- **WHAT TO PRODUCE**: Transcribe the entries below with complete accuracy, excluding the pictures.

- **GIVEN DATA**:
>>>>>
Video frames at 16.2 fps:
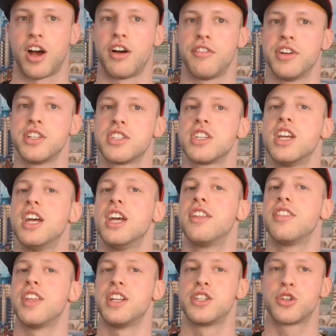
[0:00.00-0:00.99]
others,
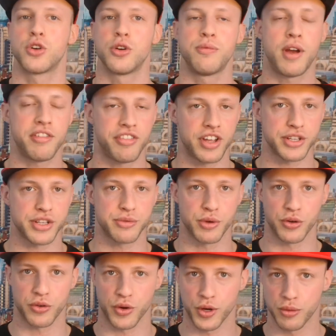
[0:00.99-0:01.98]
then join my
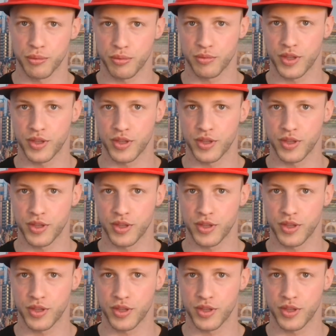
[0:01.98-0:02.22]
Facebook group.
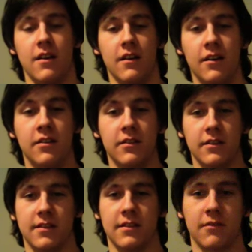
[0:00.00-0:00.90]

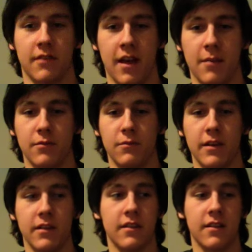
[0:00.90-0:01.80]
This little cable
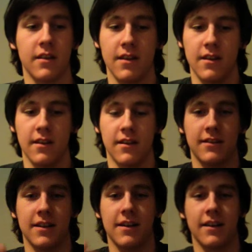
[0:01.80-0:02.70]
with a
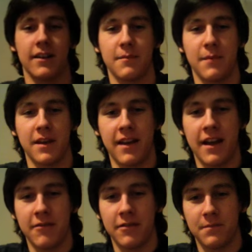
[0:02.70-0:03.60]
tiny mini
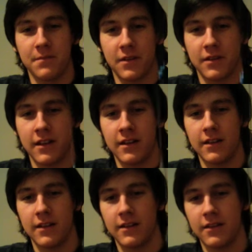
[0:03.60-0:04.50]
aerial on the end.
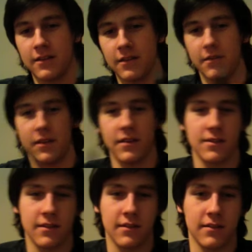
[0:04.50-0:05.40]
I don't know if you can
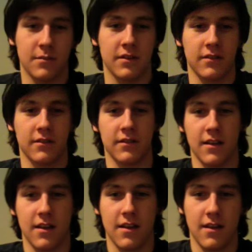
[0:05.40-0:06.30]
see that. I'll put it on
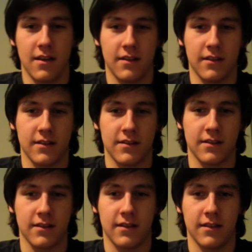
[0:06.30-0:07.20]
that
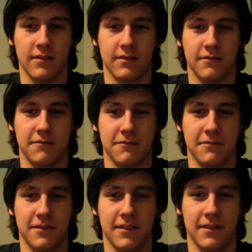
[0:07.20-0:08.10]
side.
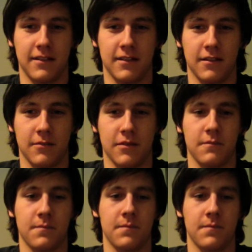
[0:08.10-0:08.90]
And there we go.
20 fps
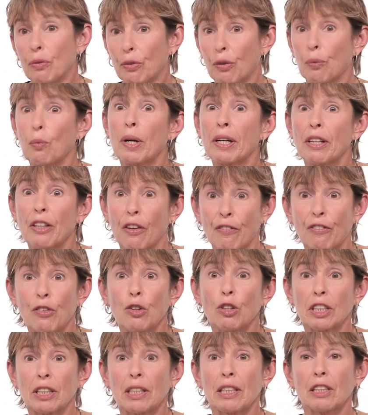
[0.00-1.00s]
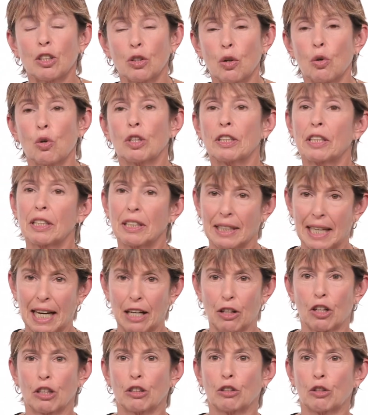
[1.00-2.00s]
One of the first things, of course, is get
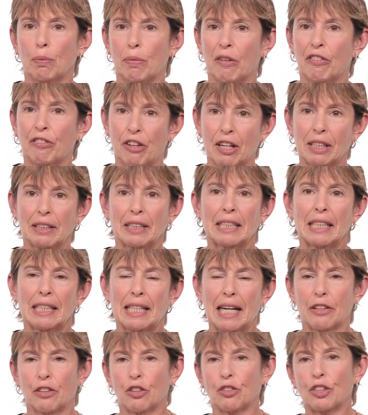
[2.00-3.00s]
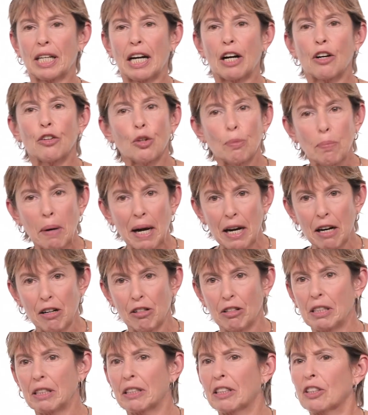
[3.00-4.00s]
our group of friends together, the other
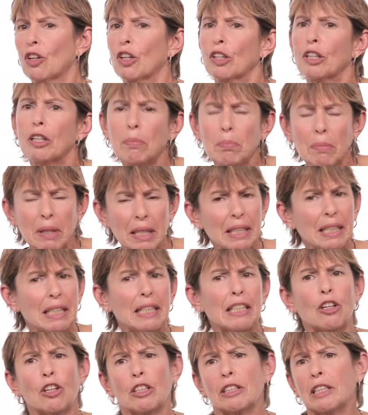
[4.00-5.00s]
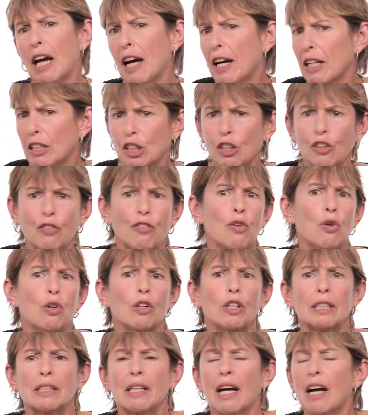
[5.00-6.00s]
parents, our committee, our task
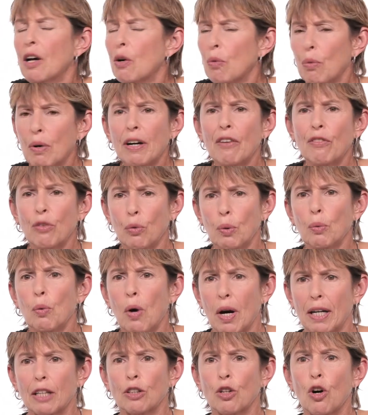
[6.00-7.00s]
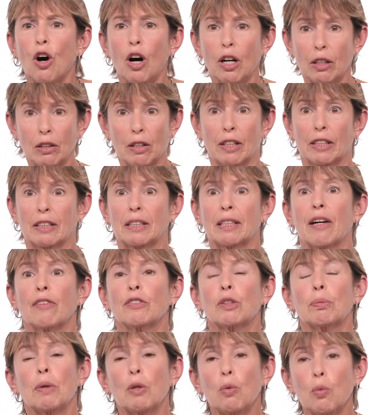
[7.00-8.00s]
force, whatever we want to call
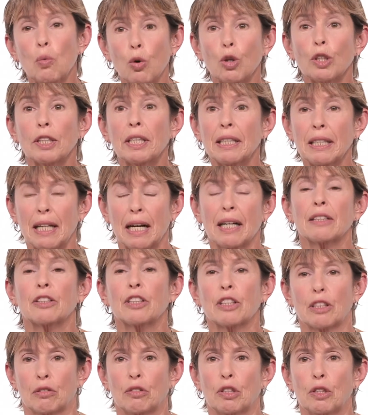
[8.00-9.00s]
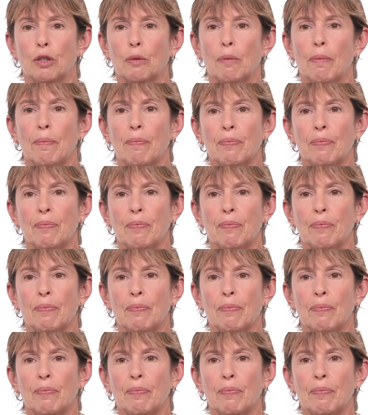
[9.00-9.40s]
ourselves, but working as a group.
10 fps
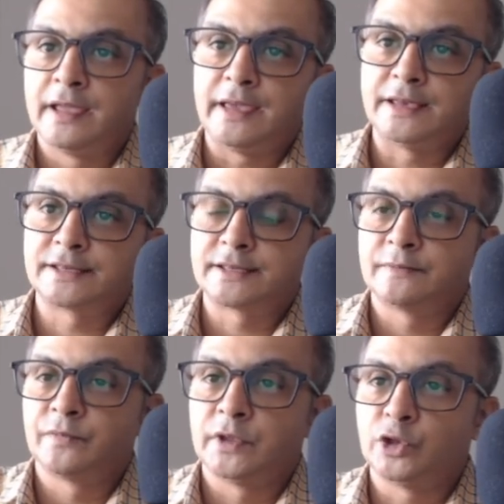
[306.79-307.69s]

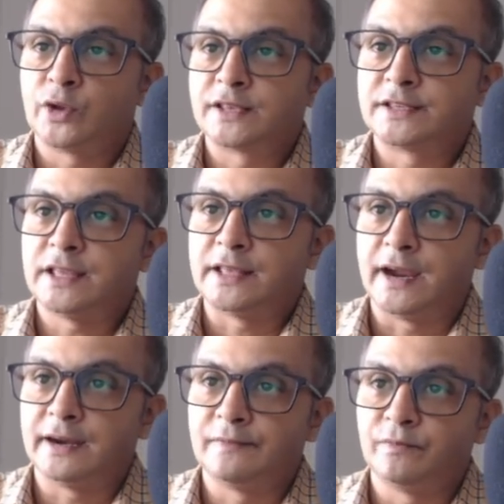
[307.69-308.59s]
is, you can see
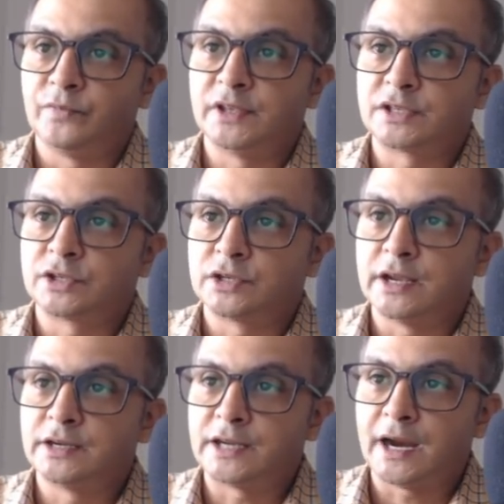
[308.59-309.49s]
that this
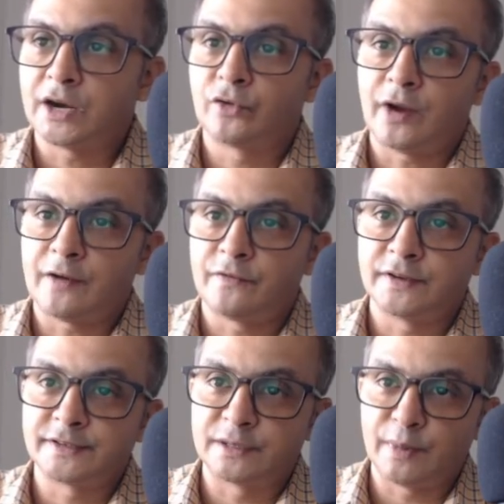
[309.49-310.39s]
entire graph
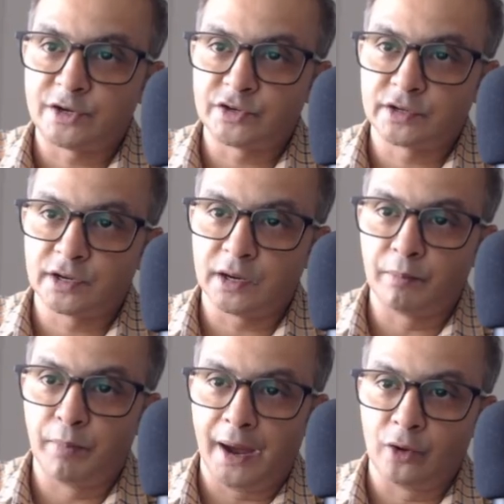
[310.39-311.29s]
is symmetrical
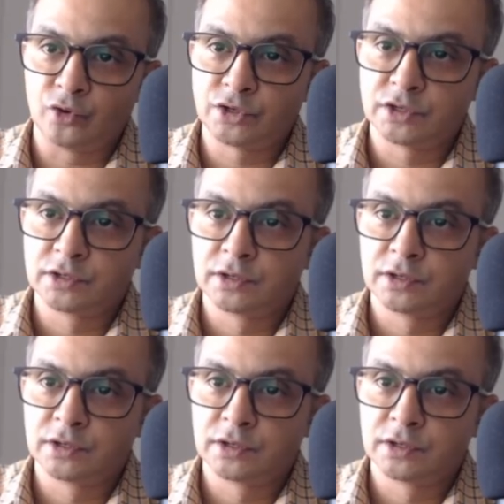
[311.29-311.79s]
about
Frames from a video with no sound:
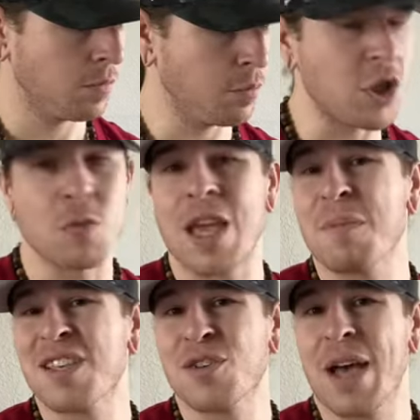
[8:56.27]
But you make
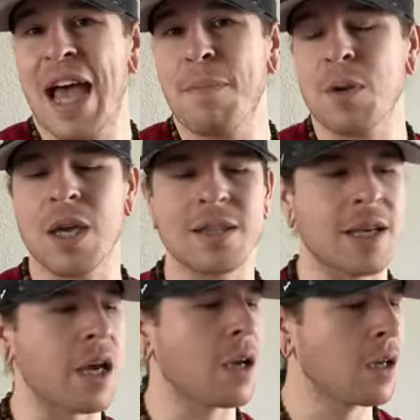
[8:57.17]
me so happy. It's
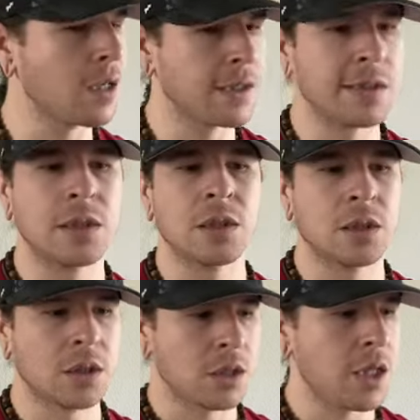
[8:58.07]
like,
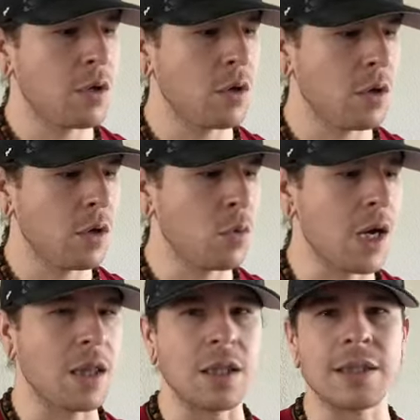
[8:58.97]

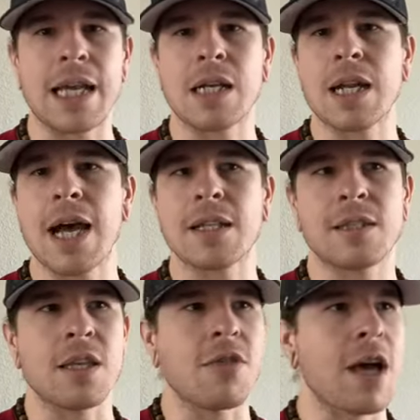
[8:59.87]
what, the late nights,
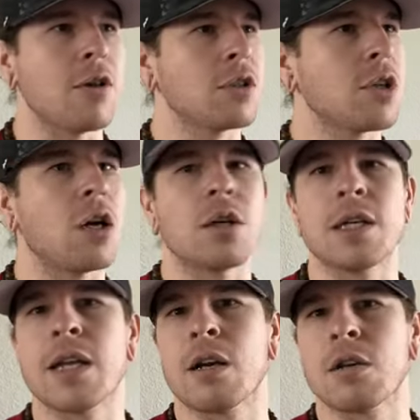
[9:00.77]
the $1,000
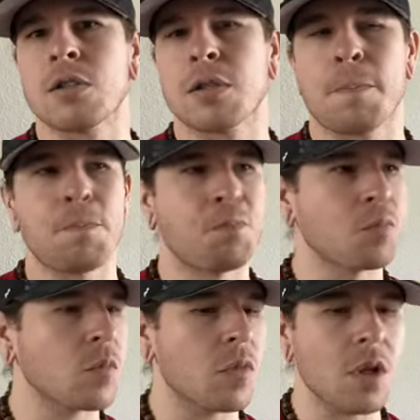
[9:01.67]
dinners,
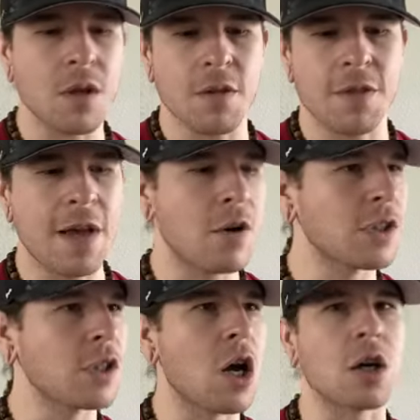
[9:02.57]
the
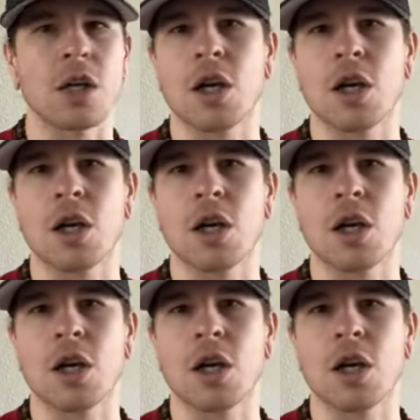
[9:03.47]
$1,000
<<<<<
- **WRITTEN REPLY**:
Video frames at 16.2 fps:
[0:00.00-0:00.99]
others,
[0:00.99-0:01.98]
then join my
[0:01.98-0:02.22]
Facebook group.
[0:00.00-0:00.90]

[0:00.90-0:01.80]
This little cable
[0:01.80-0:02.70]
with a
[0:02.70-0:03.60]
tiny mini
[0:03.60-0:04.50]
aerial on the end.
[0:04.50-0:05.40]
I don't know if you can
[0:05.40-0:06.30]
see that. I'll put it on
[0:06.30-0:07.20]
that
[0:07.20-0:08.10]
side.
[0:08.10-0:08.90]
And there we go.
20 fps
[0.00-1.00s]
[1.00-2.00s]
One of the first things, of course, is get
[2.00-3.00s]
[3.00-4.00s]
our group of friends together, the other
[4.00-5.00s]
[5.00-6.00s]
parents, our committee, our task
[6.00-7.00s]
[7.00-8.00s]
force, whatever we want to call
[8.00-9.00s]
[9.00-9.40s]
ourselves, but working as a group.
10 fps
[306.79-307.69s]

[307.69-308.59s]
is, you can see
[308.59-309.49s]
that this
[309.49-310.39s]
entire graph
[310.39-311.29s]
is symmetrical
[311.29-311.79s]
about
Frames from a video with no sound:
[8:56.27]
But you make
[8:57.17]
me so happy. It's
[8:58.07]
like,
[8:58.97]

[8:59.87]
what, the late nights,
[9:00.77]
the $1,000
[9:01.67]
dinners,
[9:02.57]
the
[9:03.47]
$1,000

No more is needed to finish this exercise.